Hispanics appear to face poorer quality nursing home care

PROVIDENCE, R.I. [Brown University] — Nursing homes serving primarily Hispanic residents provided poorer quality care compared to facilities whose patients were mostly white, according to Brown University research. Details were published recently in the Journal of the American Medical Directors Association.

Researchers reached their conclusions after looking at the rate of bed sores at nursing homes with high concentrations of Hispanic patients, compared to others with low concentrations. Hispanics at nursing homes with a high rate of Hispanic residents were more likely to have bed sores, compared to Hispanics living in nursing homes with fewer Hispanic residents.

Michael Gerardo, adjunct assistant professor of community health at the Warren Alpert Medical School of Brown University, led the research. Two others served as co-authors — Joan Teno, M.D., professor of community health and medicine and an expert on end-of-life care, and Vincent Mor, chair of the Department of Community Health, whose work focuses on nursing home care among other areas.

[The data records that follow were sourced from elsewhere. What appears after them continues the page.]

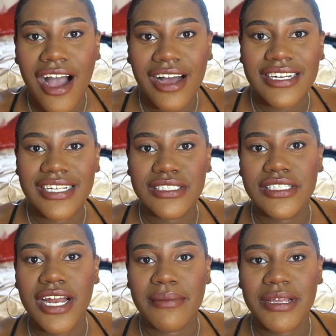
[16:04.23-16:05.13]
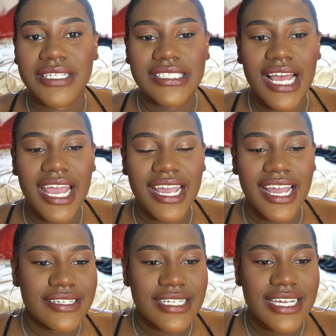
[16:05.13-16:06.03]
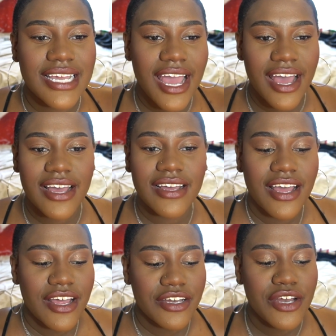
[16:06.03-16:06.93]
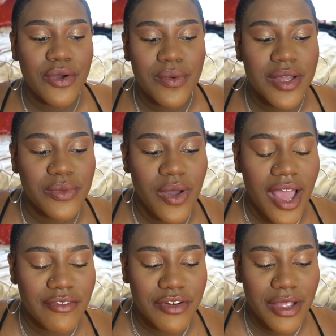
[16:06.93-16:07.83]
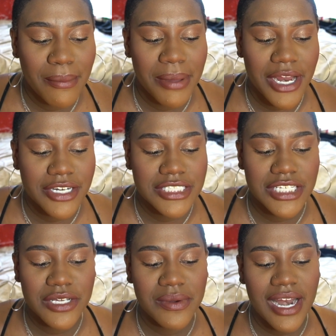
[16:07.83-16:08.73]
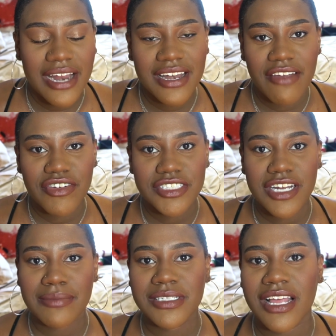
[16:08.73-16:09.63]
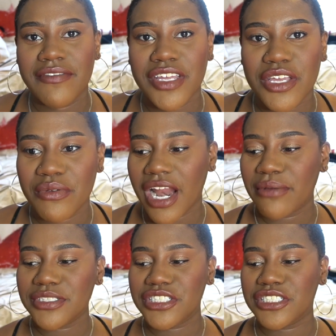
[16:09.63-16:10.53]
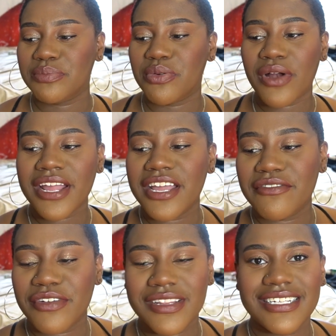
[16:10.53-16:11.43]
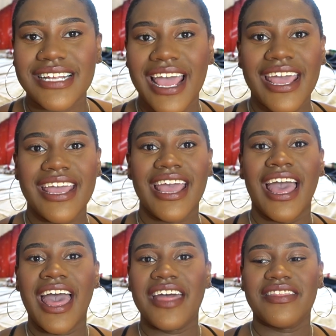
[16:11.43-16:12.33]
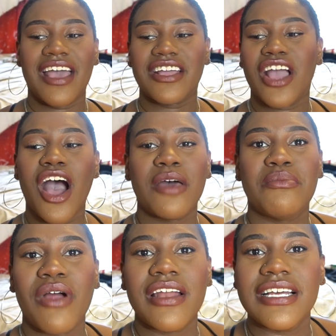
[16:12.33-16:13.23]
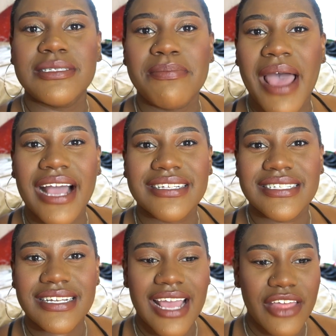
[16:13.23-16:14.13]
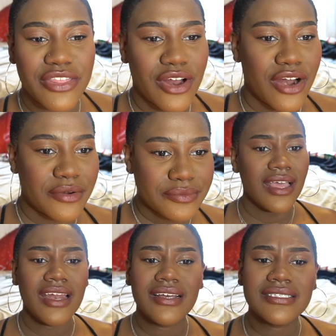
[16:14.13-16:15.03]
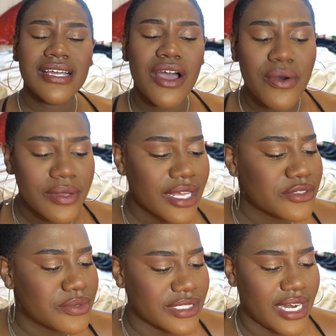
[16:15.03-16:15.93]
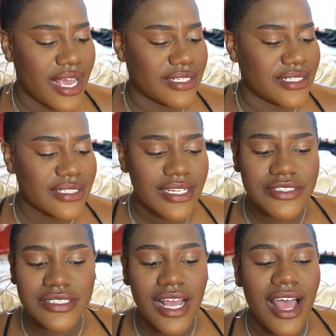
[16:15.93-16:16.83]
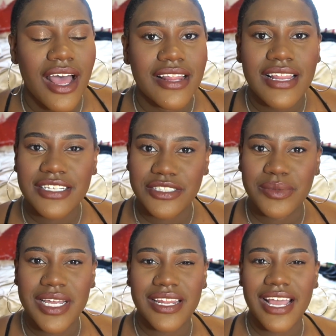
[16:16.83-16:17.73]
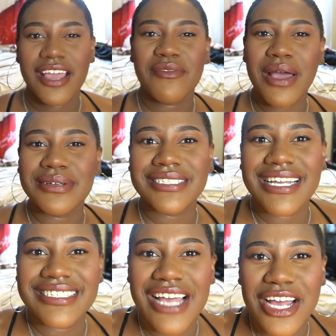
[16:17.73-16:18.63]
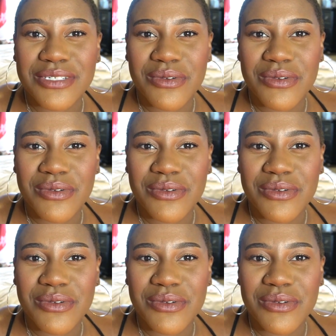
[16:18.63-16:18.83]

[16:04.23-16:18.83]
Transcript: on Instagram, he was like, yeah, no one will ever compare to you, and I never stopped loving you, and I was just praying for the day that God brought us back together. And I was like, oh, well, that's really nice. Like that's sweet. Like if I was like Taj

Gerardo and the other professors said that more research is needed to determine the implications of their findings, directed specifically at the root cause for disparities between high-quality and low-quality nursing homes.

"A systemic evaluation of the difference in the process of care between high- and low-quality nursing homes is warranted in order to reduce nursing home disparities," Gerardo said.

Their work comes less than two years after a landmark 2007 study, published in Health Affairs, that suggests blacks are more likely than whites to live in poor-quality nursing homes. That study found that the problem was worst in the Midwest, and that inequalities in care are closely correlated to racial segregation. Mor was lead author for that study.

For the study of Hispanics in nursing homes, the researchers looked at two data sources. One, the national repository of the Minimum Data Set, is a federally mandated report of health status, function and demographics on all nursing home residents. The other, which is known as the Oscar database system, collects information on patients and nursing homes, via the Centers for Medicaid and Medicare Services.

Residents were included if they were age 65 or older, living at free-standing nursing homes in California, New Mexico, Texas, Arizona or Colorado.